Search the entries below for "frames" and copy each matching line.

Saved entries

****

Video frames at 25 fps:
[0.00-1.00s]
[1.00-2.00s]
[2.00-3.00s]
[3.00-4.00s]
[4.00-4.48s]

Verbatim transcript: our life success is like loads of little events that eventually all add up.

****

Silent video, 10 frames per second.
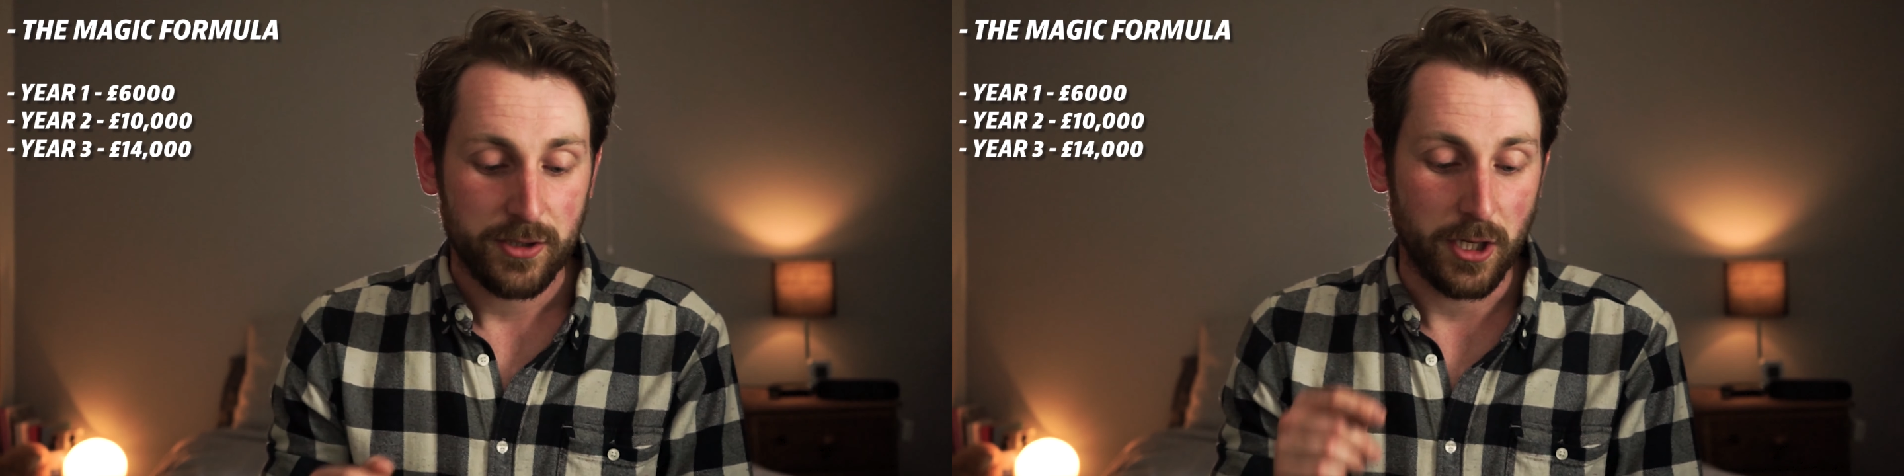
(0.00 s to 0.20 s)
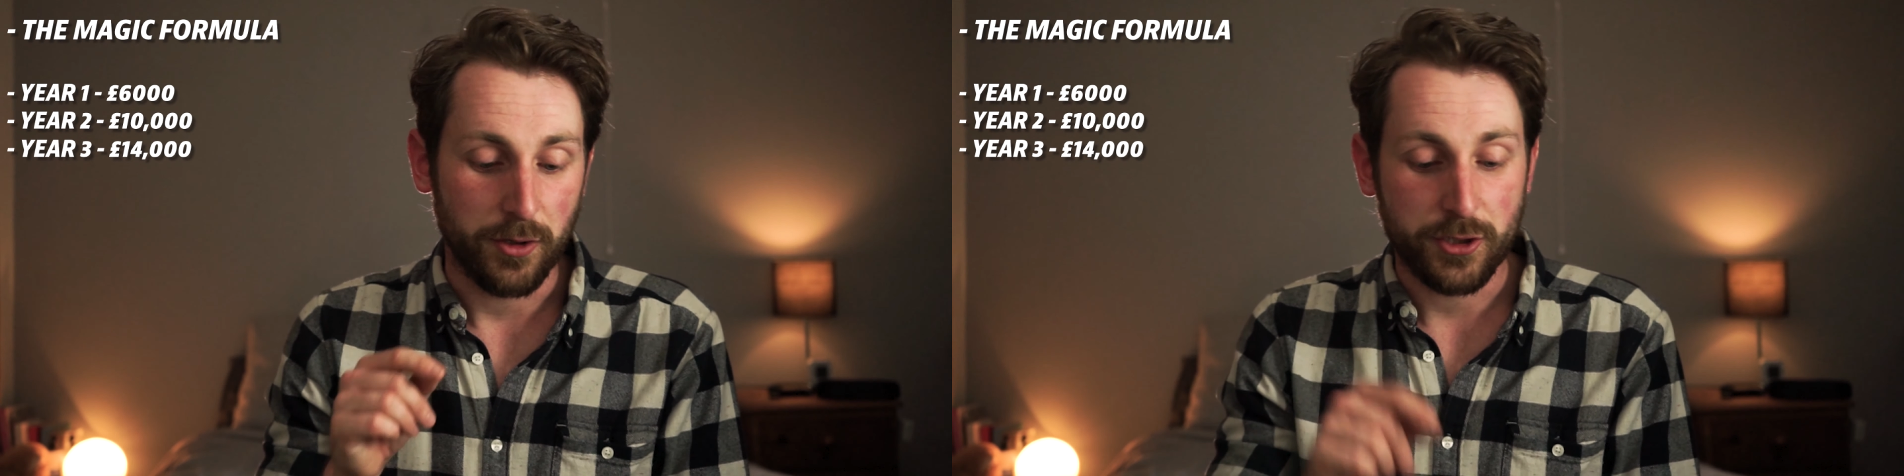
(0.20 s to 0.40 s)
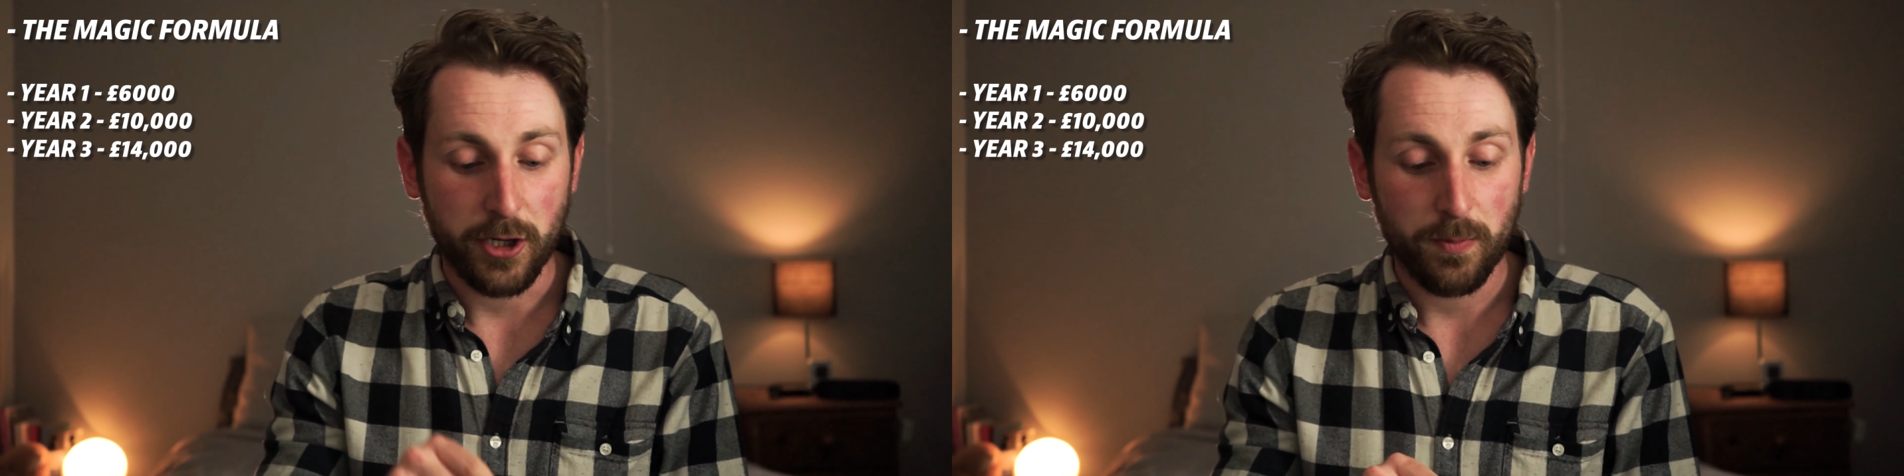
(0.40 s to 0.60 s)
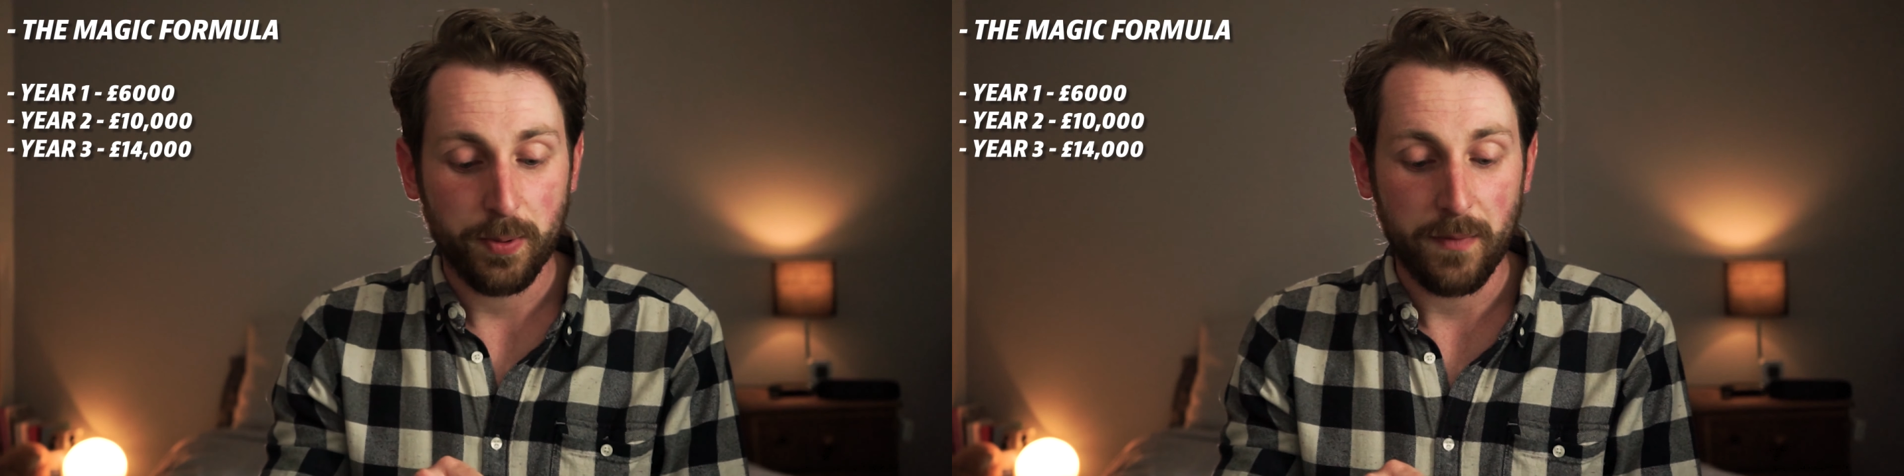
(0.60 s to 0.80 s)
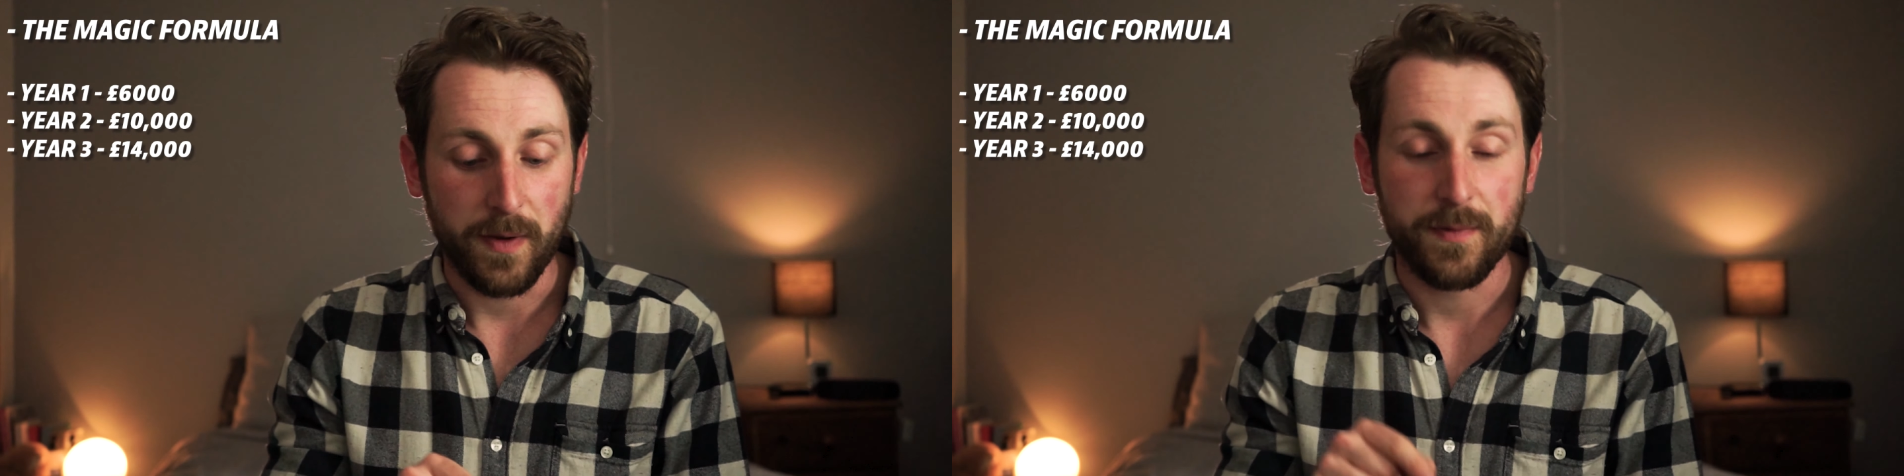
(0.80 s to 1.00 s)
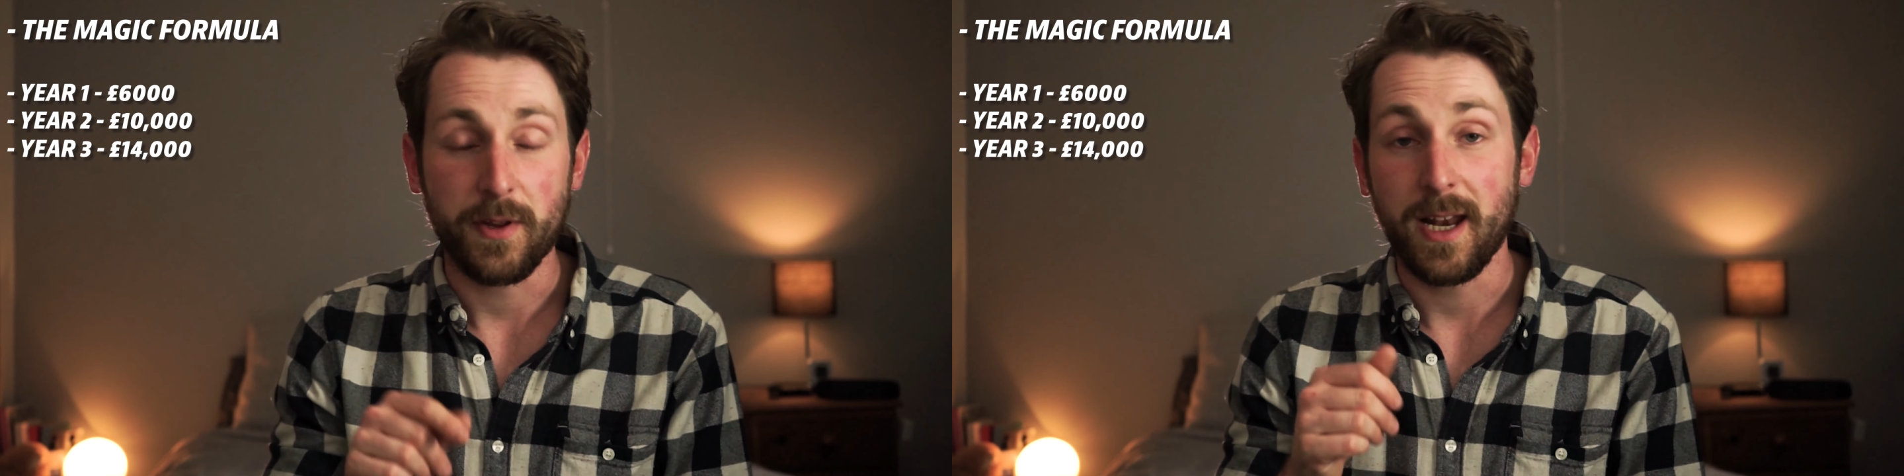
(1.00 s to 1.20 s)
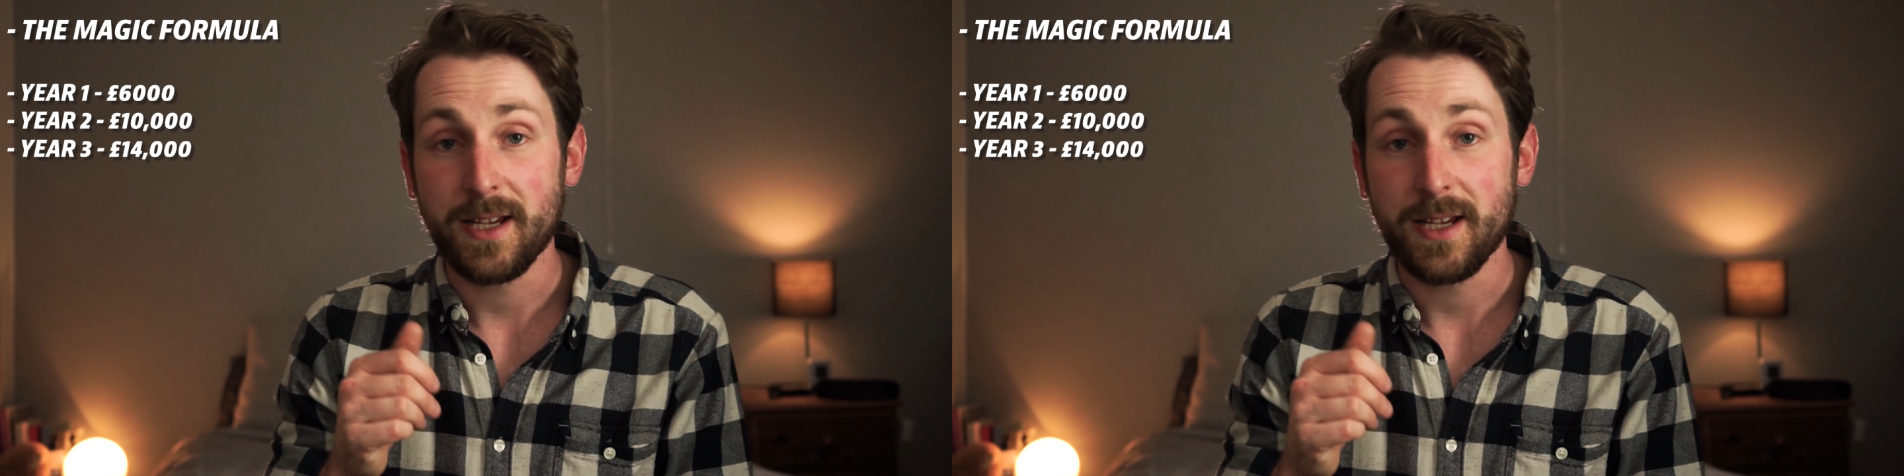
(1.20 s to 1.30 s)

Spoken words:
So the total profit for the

****

§ **SOLUTION TO THE PROBLEM**:
Video frames at 25 fps:
Silent video, 10 frames per second.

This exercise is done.